With anti-regime demonstrations raging in Egypt, and the possibility of a new government led by or involving the Muslim Brotherhood, many are asking whether Islam is compatible with democracy? The answer is yes, it potentially is, but it will take much hard work to make this happen.
Present realities are far from encouraging, for tyranny disproportionately afflicts Muslim-majority countries. Swarthmore College's Frederic L. Pryor concluded in a 2007 analysis in the Middle East Quarterly that, with some exceptions, "Islam is associated with fewer political rights." Saliba Sarsar looked at democratization in 17 Arabic-speaking countries and, writing in the same journal, found that "between 1999 and 2005 … not only is progress lacking in most countries, but across the Middle East, reform has backslid."
How easy to jump from this dismal pattern and conclude that the religion of Islam itself must be the cause of the problem. The ancient fallacy of post hoc, ergo propter hoc ("after something, therefore because of it") underlies this simplistic jump. In fact, the current predicament of dictatorship, corruption, cruelty, and torture results from specific historical developments rather than the Koran and other sacred scriptures.
A half millennium ago, democracy reigned nowhere; that it emerged in Western Europe resulted from many factors, including the area's Greco-Roman heritage, rendering-unto-Caesar-and-God tensions specific to Christianity, geography, climate, and key breakthroughs in technology and political philosophy. There was nothing fated about Great Britain and then the United States leading the way to democracy.
Put differently: of course, Islam is undemocratic in spirit, but so was every other premodern religion and society.
Just as Christianity became part of the democratic process, so can Islam. This transformation will surely be wrenching and require time. The evolution of the Catholic Church from a reactionary force in the medieval period into a democratic one today, an evolution not entirely over, has been taking place for 700 years. When an institution based in Rome took so long, why should a religion from Mecca, replete with its uniquely problematic scriptures, move faster or with less contention?
For Islam to encourage political participation implies a giant shift in approach, especially toward the Sharia, its law code. Elaborated about a millennium ago in quasi-tribal circumstances and operating within a vastly different ethos from today's, the code contains a range of features deeply unacceptable to a modern sensibility, including the anti-democratic ideas of the will of God prevailing over that of the people, military jihad as a legitimate means to expand rule by Muslims, the superiority of Muslims over non-Muslims, and of males over females.
In short, the Sharia as classically understood cannot be reconciled with modern life in general, democracy in particular. For Muslims to achieve political participation means either rejecting the law's public aspects in total – as Atatürk did in Turkey – or reinterpreting them. The Sudanese thinker Mahmud Muhammad Taha offered one example of the latter when he reread the Islamic scriptures and wholesale eliminated noxious Islamic laws.
Islam keeps changing, so it is an error to insist that the religion must be what it has been. As Hassan Hanafi of Cairo University puts it, the Koran "is a supermarket, where one takes what one wants and leaves what one doesn't want."
Atatürk and Taha aside, Muslims have barely begun the long, arduous path to making Islam modern. In addition to the inherent difficulties of overhauling a seventh-century order to fit the ethos of a Western-dominated twenty-first century, the Islamist movement which today dominates Muslim intellectual life pulls in precisely the opposite direction from democracy. Instead, it fights to revive the whole of the Sharia and to apply it with exceptional severity, regardless of what the majority wants.
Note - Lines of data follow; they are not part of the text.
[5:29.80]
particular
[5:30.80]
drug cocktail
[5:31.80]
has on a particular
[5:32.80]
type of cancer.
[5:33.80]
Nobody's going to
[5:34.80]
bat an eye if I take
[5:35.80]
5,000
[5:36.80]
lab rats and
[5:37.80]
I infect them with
Some Islamists denounce democracy as heretical and a betrayal of Islamic values but the more clever of them, noting their own widespread popularity, have adopted democracy as a mechanism to seize power. Their success in a country like Turkey does not transform Islamists into democrats (i.e., show a willingness to relinquish power) but demonstrates their willingness to adopt whatever tactics will bring them power.
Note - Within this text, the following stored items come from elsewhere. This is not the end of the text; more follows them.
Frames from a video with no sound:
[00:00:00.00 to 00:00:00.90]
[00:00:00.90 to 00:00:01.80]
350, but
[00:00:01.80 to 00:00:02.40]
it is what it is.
Yes, with enough effort and time, Muslims can be as democratic as Westerners. But at this time, they are the least democratic of peoples and the Islamist movement presents a huge obstacle to political participation. In Egypt as elsewhere, my theoretical optimism, in other words, is tempered by a pessimism based on present and future realities.
Mr. Pipes is director of the Middle East Forum and Taube distinguished visiting fellow at the Hoover Institution of Stanford University. He has lived for three years in Egypt.